Given records:

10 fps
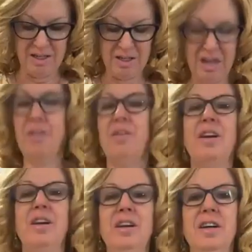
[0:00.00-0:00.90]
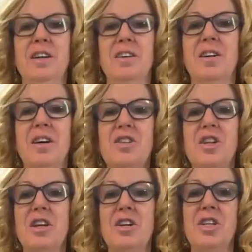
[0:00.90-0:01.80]
So how are you? I'll
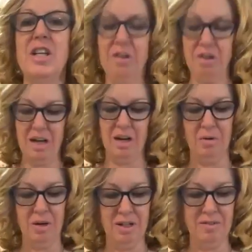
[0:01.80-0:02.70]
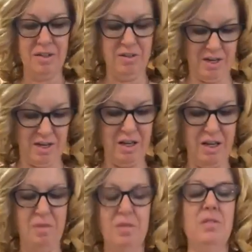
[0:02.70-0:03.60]
try to shout out while I'm doing
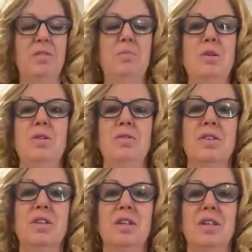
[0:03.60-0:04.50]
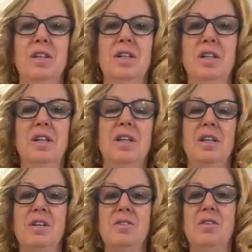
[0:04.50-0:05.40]
it. Ooh, beautiful.
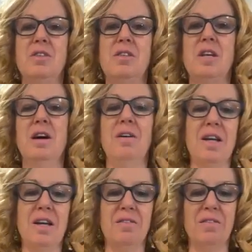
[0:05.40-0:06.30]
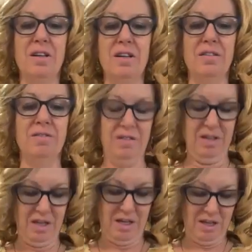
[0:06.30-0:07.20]
So this is how I get rid of
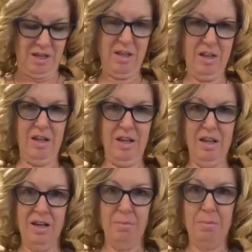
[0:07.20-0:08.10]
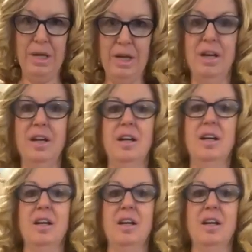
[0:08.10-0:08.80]
the pit.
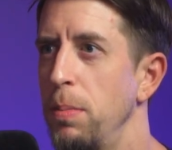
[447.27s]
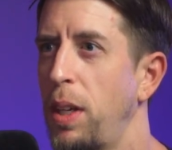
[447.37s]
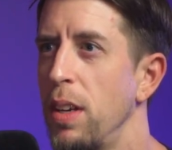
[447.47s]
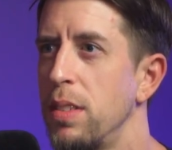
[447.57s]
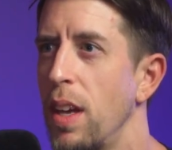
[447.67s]

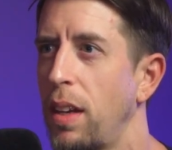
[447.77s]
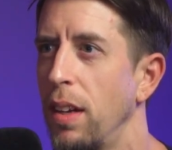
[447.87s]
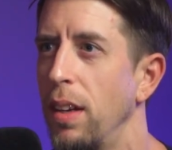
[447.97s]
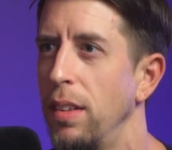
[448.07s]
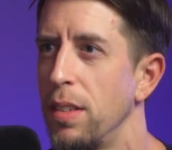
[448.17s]
Because
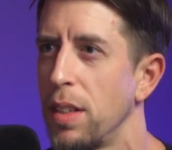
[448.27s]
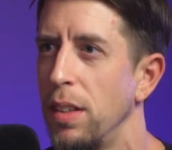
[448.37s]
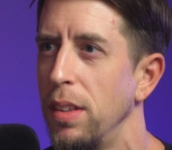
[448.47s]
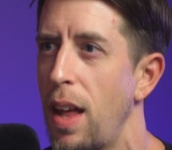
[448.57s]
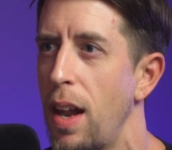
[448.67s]
like, there's a
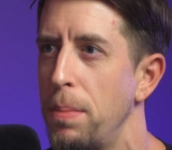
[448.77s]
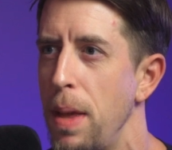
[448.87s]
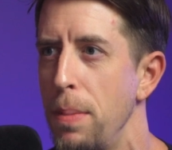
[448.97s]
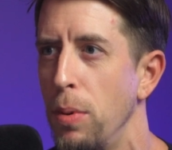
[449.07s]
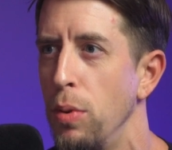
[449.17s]
lot of
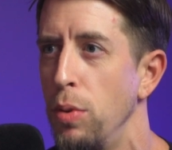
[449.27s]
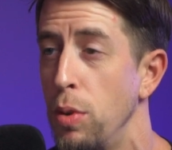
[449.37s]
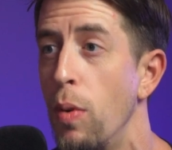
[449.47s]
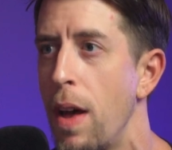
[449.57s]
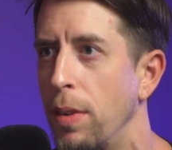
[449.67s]
people who
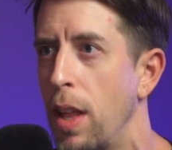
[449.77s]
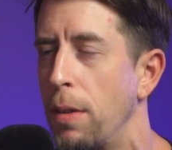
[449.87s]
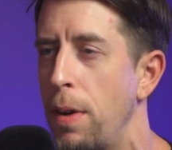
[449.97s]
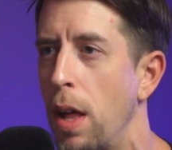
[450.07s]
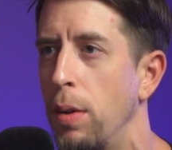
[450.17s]
don't have a
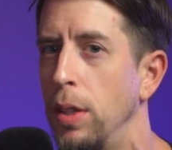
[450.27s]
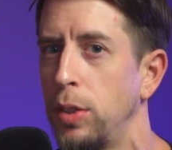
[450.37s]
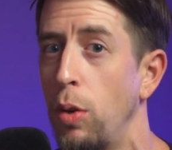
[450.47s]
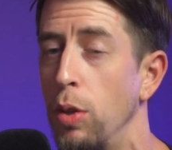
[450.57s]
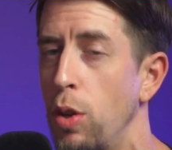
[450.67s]
lot of
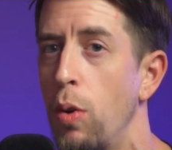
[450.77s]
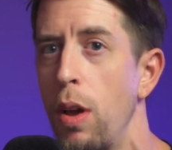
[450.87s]
followers or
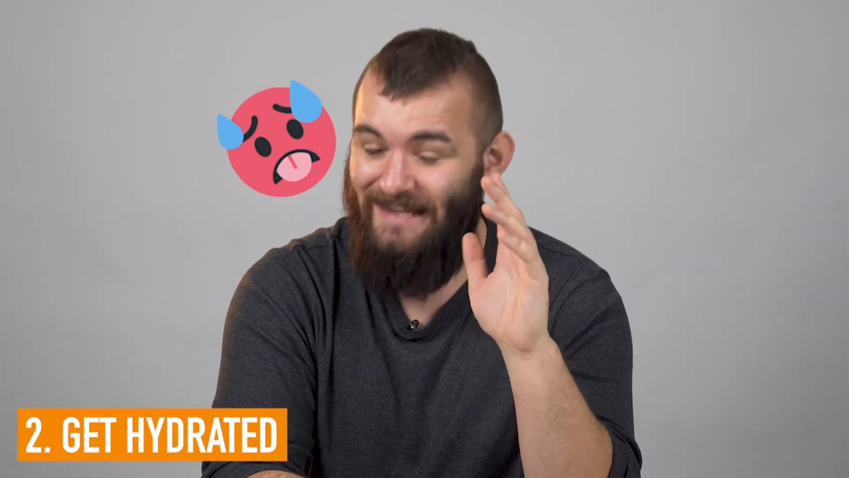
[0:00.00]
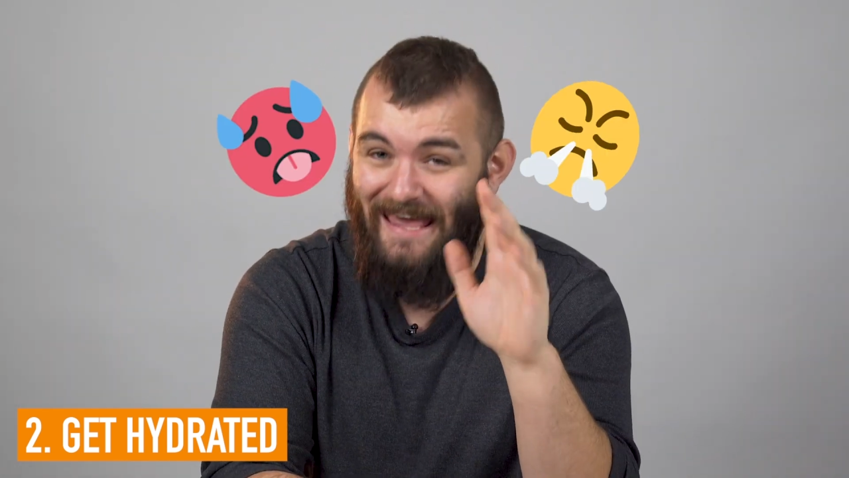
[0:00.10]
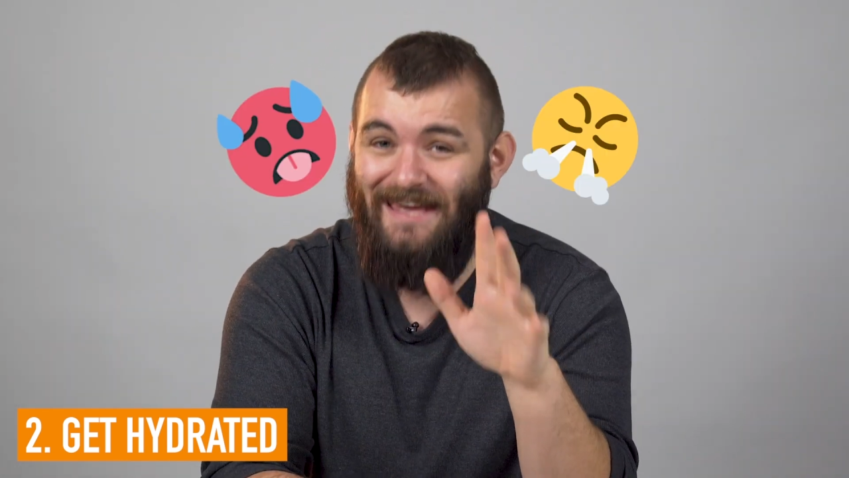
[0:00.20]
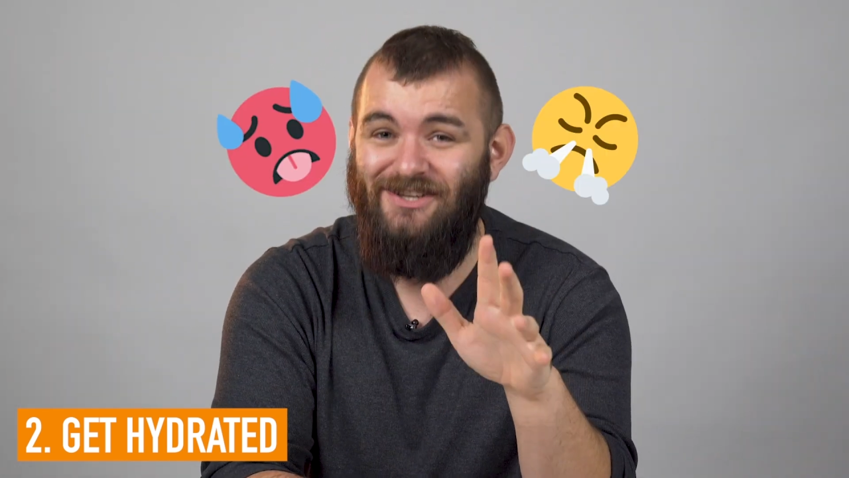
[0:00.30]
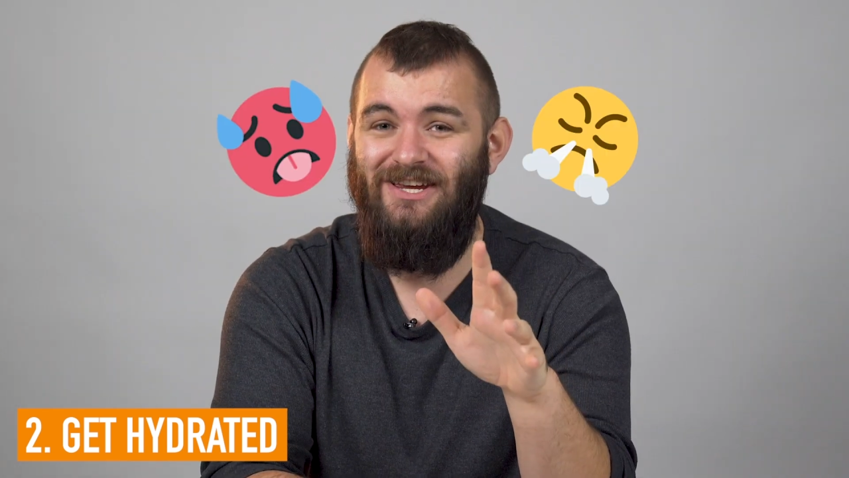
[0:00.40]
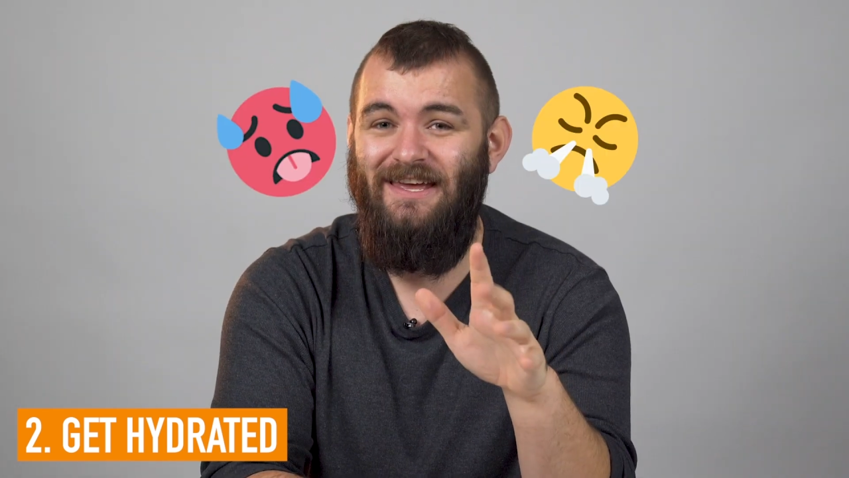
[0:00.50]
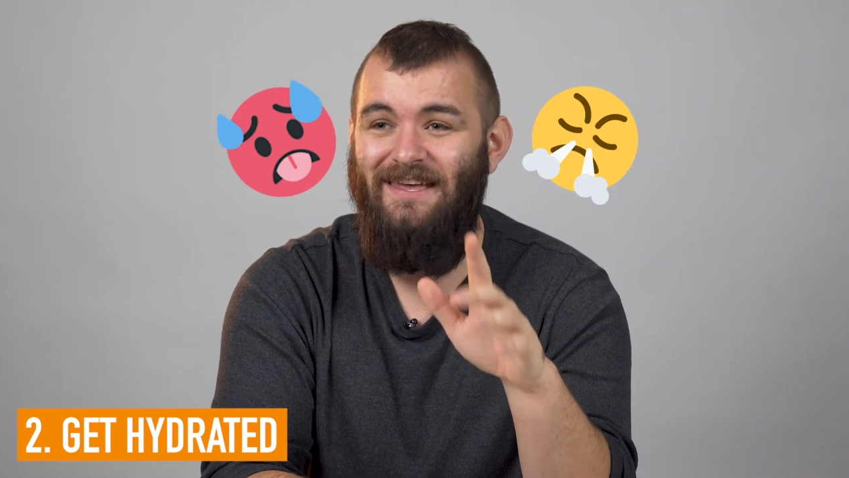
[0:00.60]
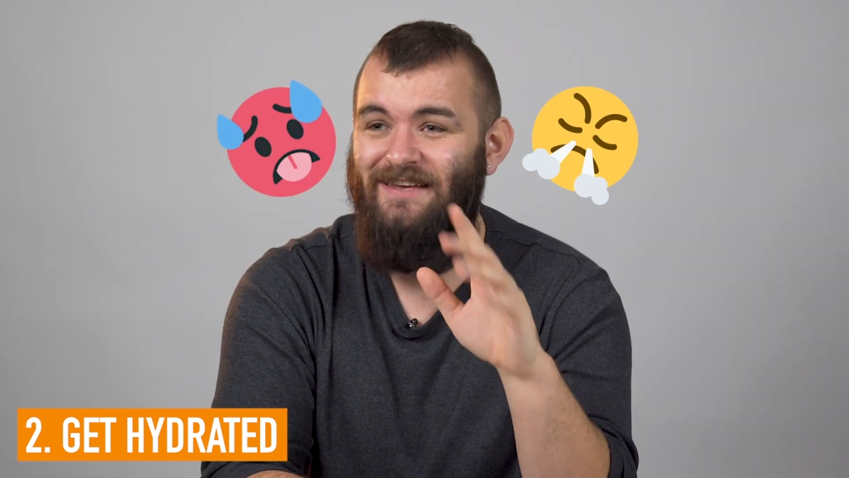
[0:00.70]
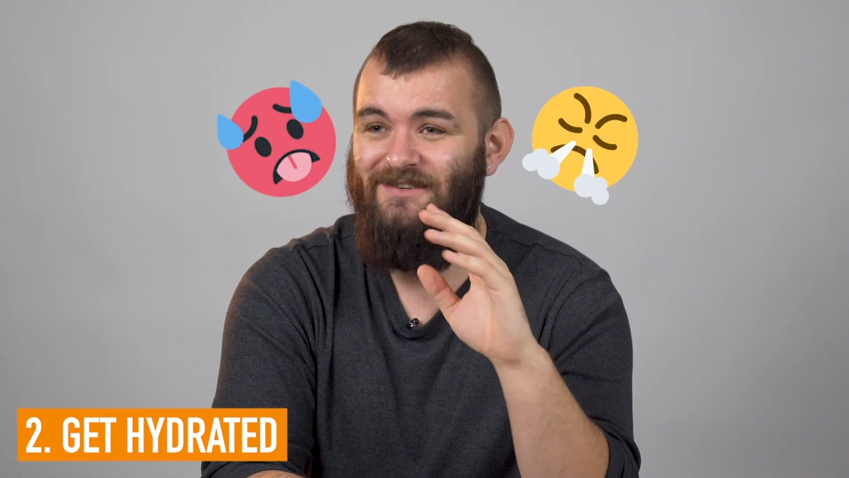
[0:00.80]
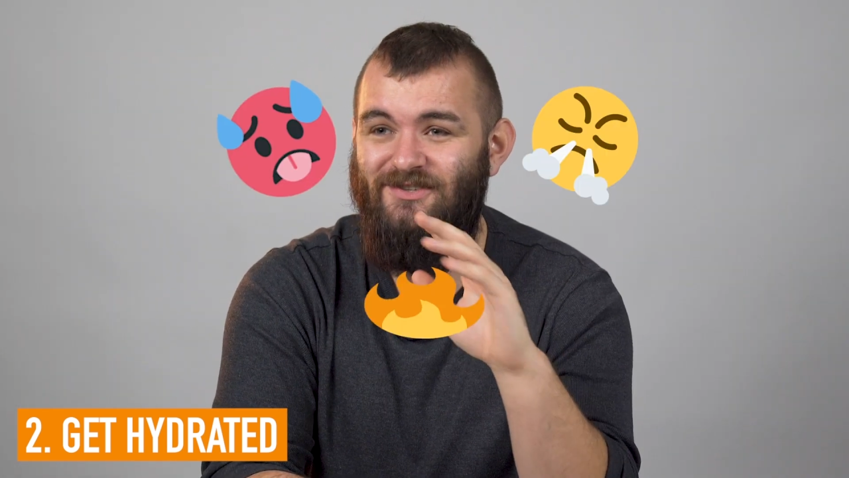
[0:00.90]

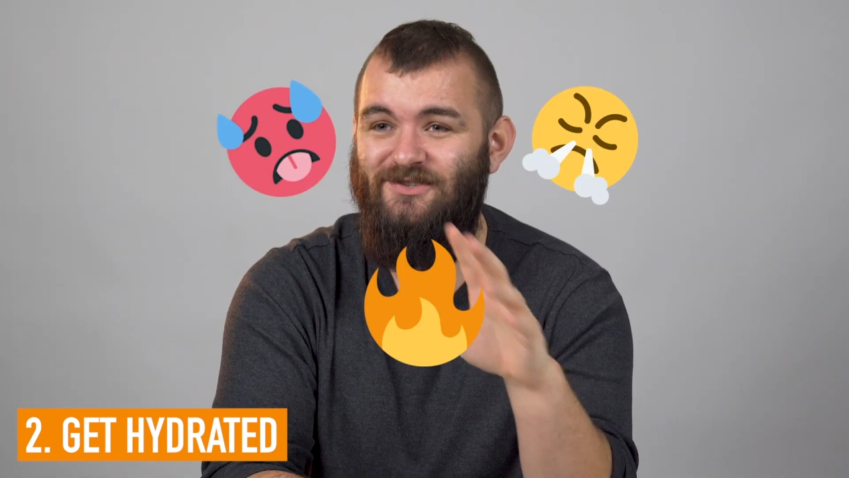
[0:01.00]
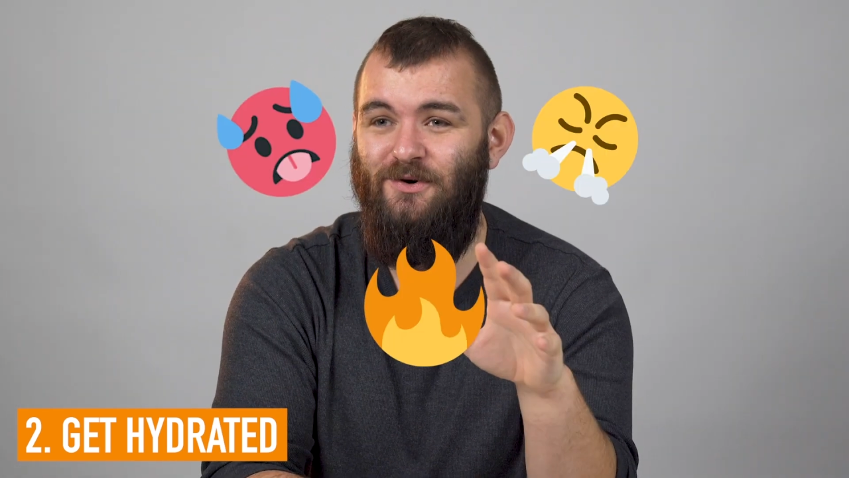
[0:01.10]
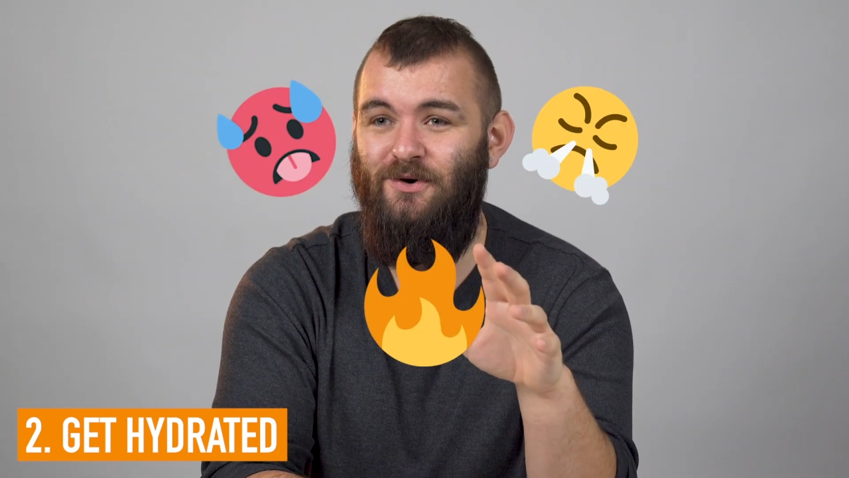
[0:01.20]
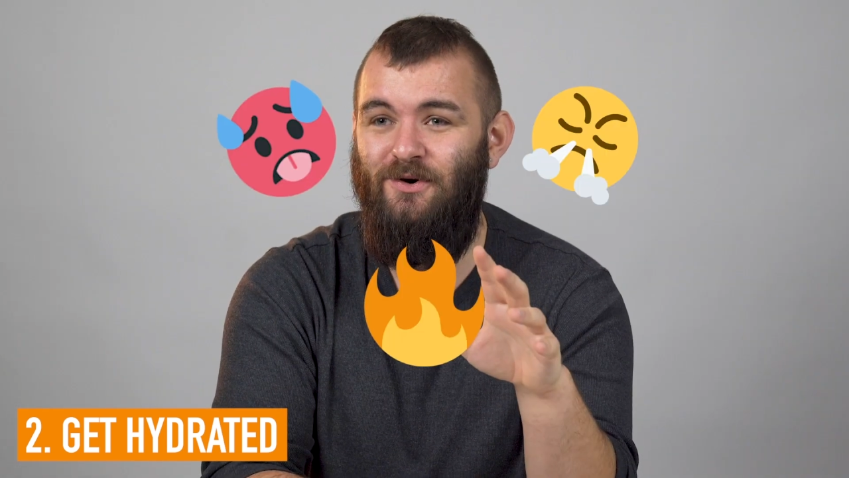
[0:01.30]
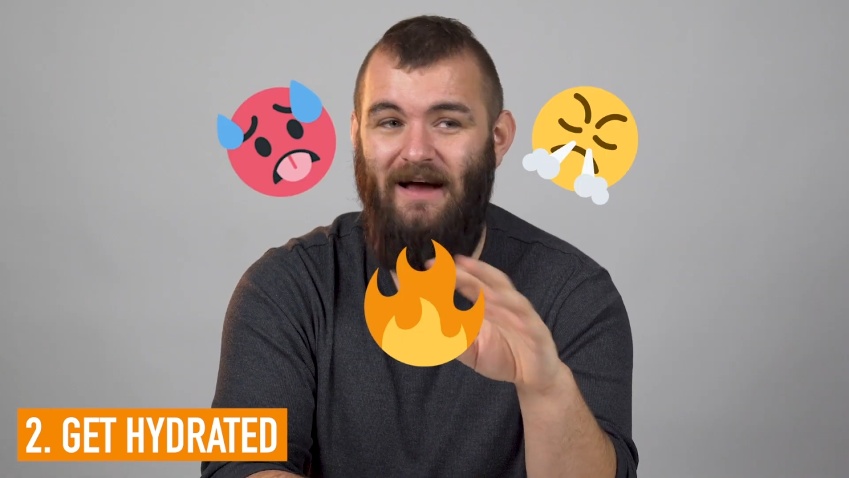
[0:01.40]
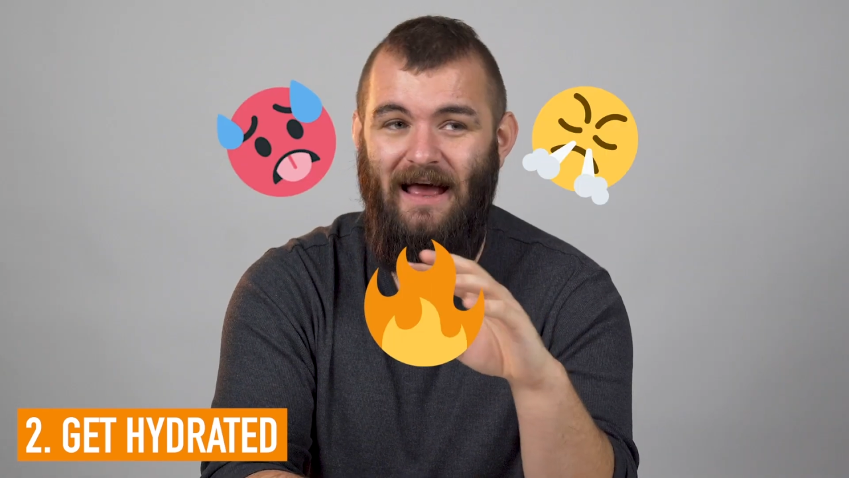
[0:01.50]
itchy, sore,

Exercise directions: With every picture removed, give the entries above again exactly.

Problem solution:
10 fps
[0:00.00-0:00.90]
[0:00.90-0:01.80]
So how are you? I'll
[0:01.80-0:02.70]
[0:02.70-0:03.60]
try to shout out while I'm doing
[0:03.60-0:04.50]
[0:04.50-0:05.40]
it. Ooh, beautiful.
[0:05.40-0:06.30]
[0:06.30-0:07.20]
So this is how I get rid of
[0:07.20-0:08.10]
[0:08.10-0:08.80]
the pit.
[447.27s]
[447.37s]
[447.47s]
[447.57s]
[447.67s]

[447.77s]
[447.87s]
[447.97s]
[448.07s]
[448.17s]
Because
[448.27s]
[448.37s]
[448.47s]
[448.57s]
[448.67s]
like, there's a
[448.77s]
[448.87s]
[448.97s]
[449.07s]
[449.17s]
lot of
[449.27s]
[449.37s]
[449.47s]
[449.57s]
[449.67s]
people who
[449.77s]
[449.87s]
[449.97s]
[450.07s]
[450.17s]
don't have a
[450.27s]
[450.37s]
[450.47s]
[450.57s]
[450.67s]
lot of
[450.77s]
[450.87s]
followers or
[0:00.00]
[0:00.10]
[0:00.20]
[0:00.30]
[0:00.40]
[0:00.50]
[0:00.60]
[0:00.70]
[0:00.80]
[0:00.90]

[0:01.00]
[0:01.10]
[0:01.20]
[0:01.30]
[0:01.40]
[0:01.50]
itchy, sore,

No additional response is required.